SCG's role in rescue missions usually consists of behind-the-scenes, logistical coordination. The company arranges for medical help, identifies safe places to send and pick up e-mail, finds supplies and gathers information.

The missions almost never involve the theatrics of "Proof of Life," with camouflage-clad rescuers charging the bad guys with guns ablaze.

"I can't say it doesn't happen, but that's the absolute last resort," Smith said. "Once you move into that realm, you're putting a lot of people at risk."

The work does get dangerous. In Southwest Asia late last year, Smith arranged to meet a contact for supplies. The man pulled up in a car filled with people - not part of the plan - and all of them got out with guns.

"The guys we were working with were unsavory in the first place," Smith said. "And it was tense for a while. I didn't know what the deal was."

Smith reveals few specifics about his work, trying to avoid tipping his hand to potential perpetrators or to those who want to harm him. "You don't know who's going to show up at your hotel and try to kidnap you because you're the K&R guy," he said.

Controlling information is key in K&R. With Pelton's family, he told them to immediately shut down a Web site on which the author's fans could offer support and get updates on his condition.

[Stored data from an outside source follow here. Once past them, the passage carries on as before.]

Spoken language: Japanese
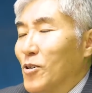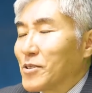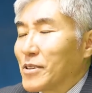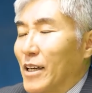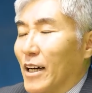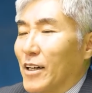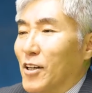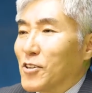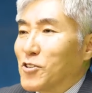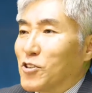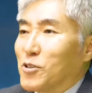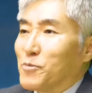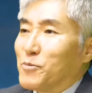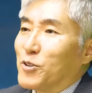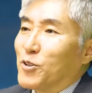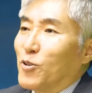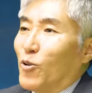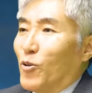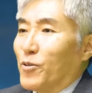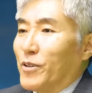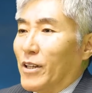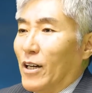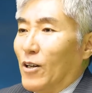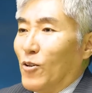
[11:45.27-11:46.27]
蔑む
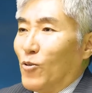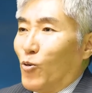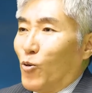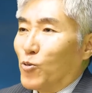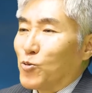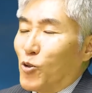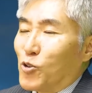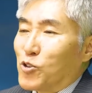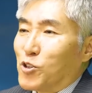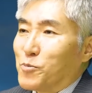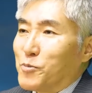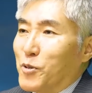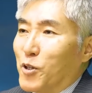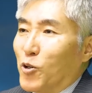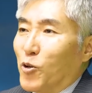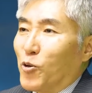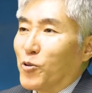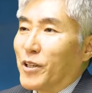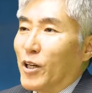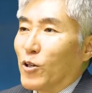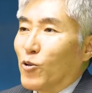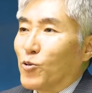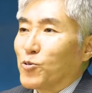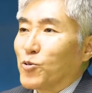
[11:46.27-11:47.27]
ような貶める
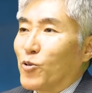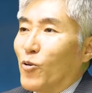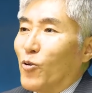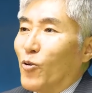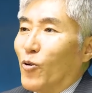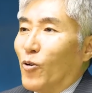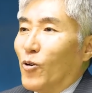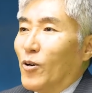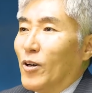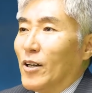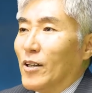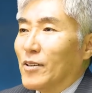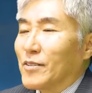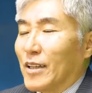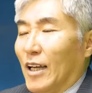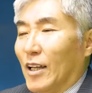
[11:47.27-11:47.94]
ようなことを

"You have to be the hub of the wheel," Smith said. "And everything has to flow through you."

An SCG rescue mission costs $10,000 to more than $60,000, not including expenses. Smith evaluates the "threat matrix" of each job's location. Afghanistan rates at the top with a 5; a relatively peaceful place such as Bermuda rates a 1. He then establishes a daily wage for each team member required. The company has a network of 182 experts, ranging from a Navy SEAL to a linguist.

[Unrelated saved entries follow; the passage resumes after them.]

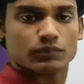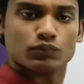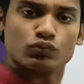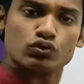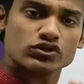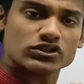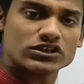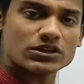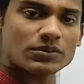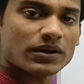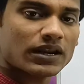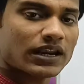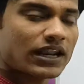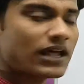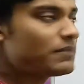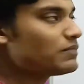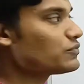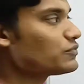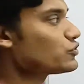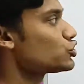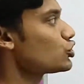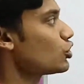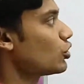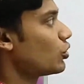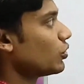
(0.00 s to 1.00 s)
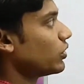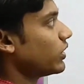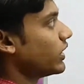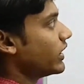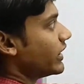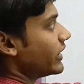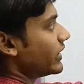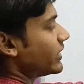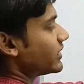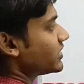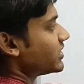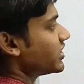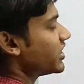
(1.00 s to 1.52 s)
বুঝতে পারলাম চলো
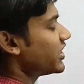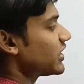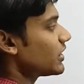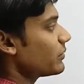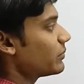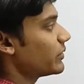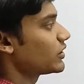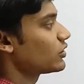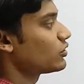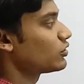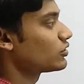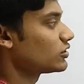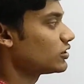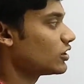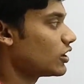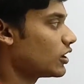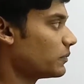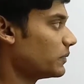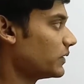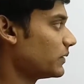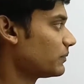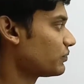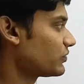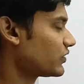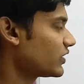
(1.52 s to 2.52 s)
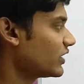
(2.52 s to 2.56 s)
থ্রিয়াটা বের করতে হবে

Most work comes to SCG by word of mouth. Having a client such as Pelton, author of "The World's Most Dangerous Places," whose name is sacred among people who relish risky travel, doesn't hurt marketing.

But Smith sees opportunity for growth in helping people avoid sticky situations. Specifically, he hopes to tap the expanding market for executive security, preparing insurance agencies or accounting firms or news organizations that have employees working in unpredictable places.

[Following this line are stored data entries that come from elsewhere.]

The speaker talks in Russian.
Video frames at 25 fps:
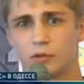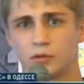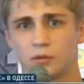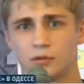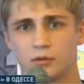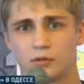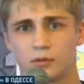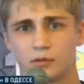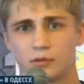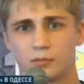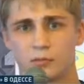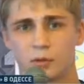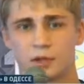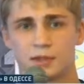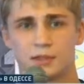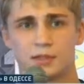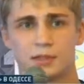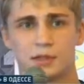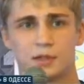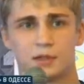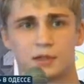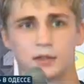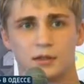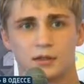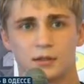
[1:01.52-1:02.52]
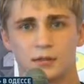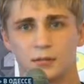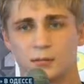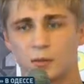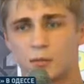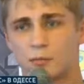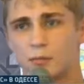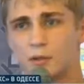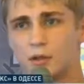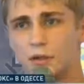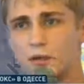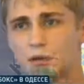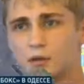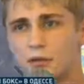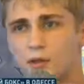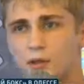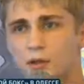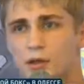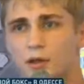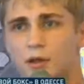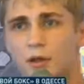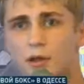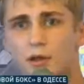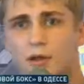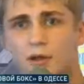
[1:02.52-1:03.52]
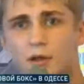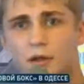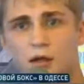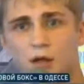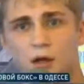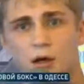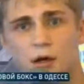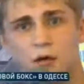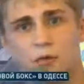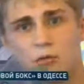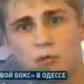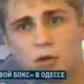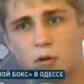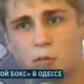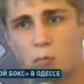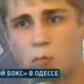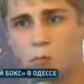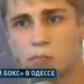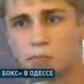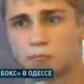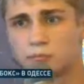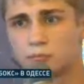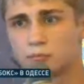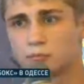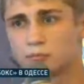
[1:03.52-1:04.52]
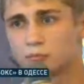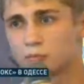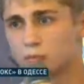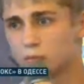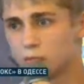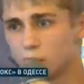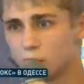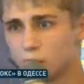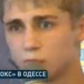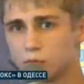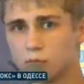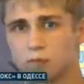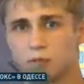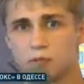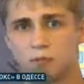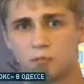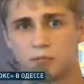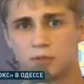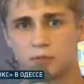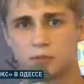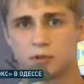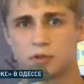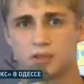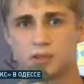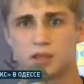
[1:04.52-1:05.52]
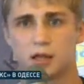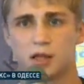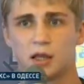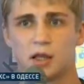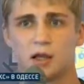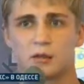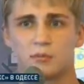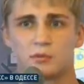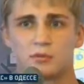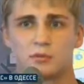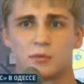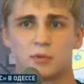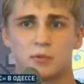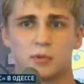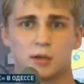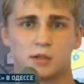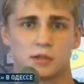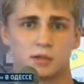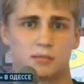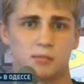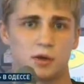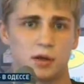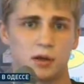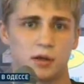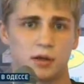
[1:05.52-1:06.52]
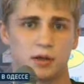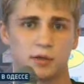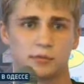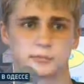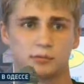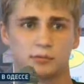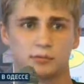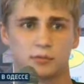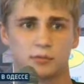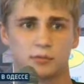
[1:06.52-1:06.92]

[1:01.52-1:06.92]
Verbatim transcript: э, процент побед нокаутом. Ну, мы с тренером с моим разобрали э,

"We send a lot of technical, white-collar people in there with no training, in countries where we are not well-liked and that have lots of guns," said Gary Jackson, president of Blackwater USA Inc., a company based in Moyock, N.C., that specializes in training government employees but also does business security.

The world has plenty of executive security firms - some large, some small; some legitimate, some not, Jackson said. Demand continues to grow, though, as more corporations do business overseas and aggression against Americans escalates as a result. Two software developers from a San Diego company were attacked in Kuwait last month, and one died.

"Because of the world and the way the United States moves around the world - and we've got people everywhere - we're going to continue to put American workers in these places," Jackson said.

Smith, 33, a Mississippi native, first came to Hampton Roads for CIA training in Williamsburg. He vacationed in Virginia Beach and attended law school at Regent University in 1997 after leaving government work.

Out of law school, he became Blackwater's vice president and set up the subsidiary Blackwater Security Consulting. With his own company, Smith realized, he could turn his expertise into personal profit.

The company is now monitoring the rescue efforts of journalists in Indonesia and Colombia. Apart from SCG, Smith said, he continues to lend his intelligence background to U.S. antiterrorism operations in Afghanistan, which he declined to discuss.

Saturday, he left for a job in Northern Ireland. As usual, Smith skimped on the details.

But one thing is likely: Someone needs to be rescued.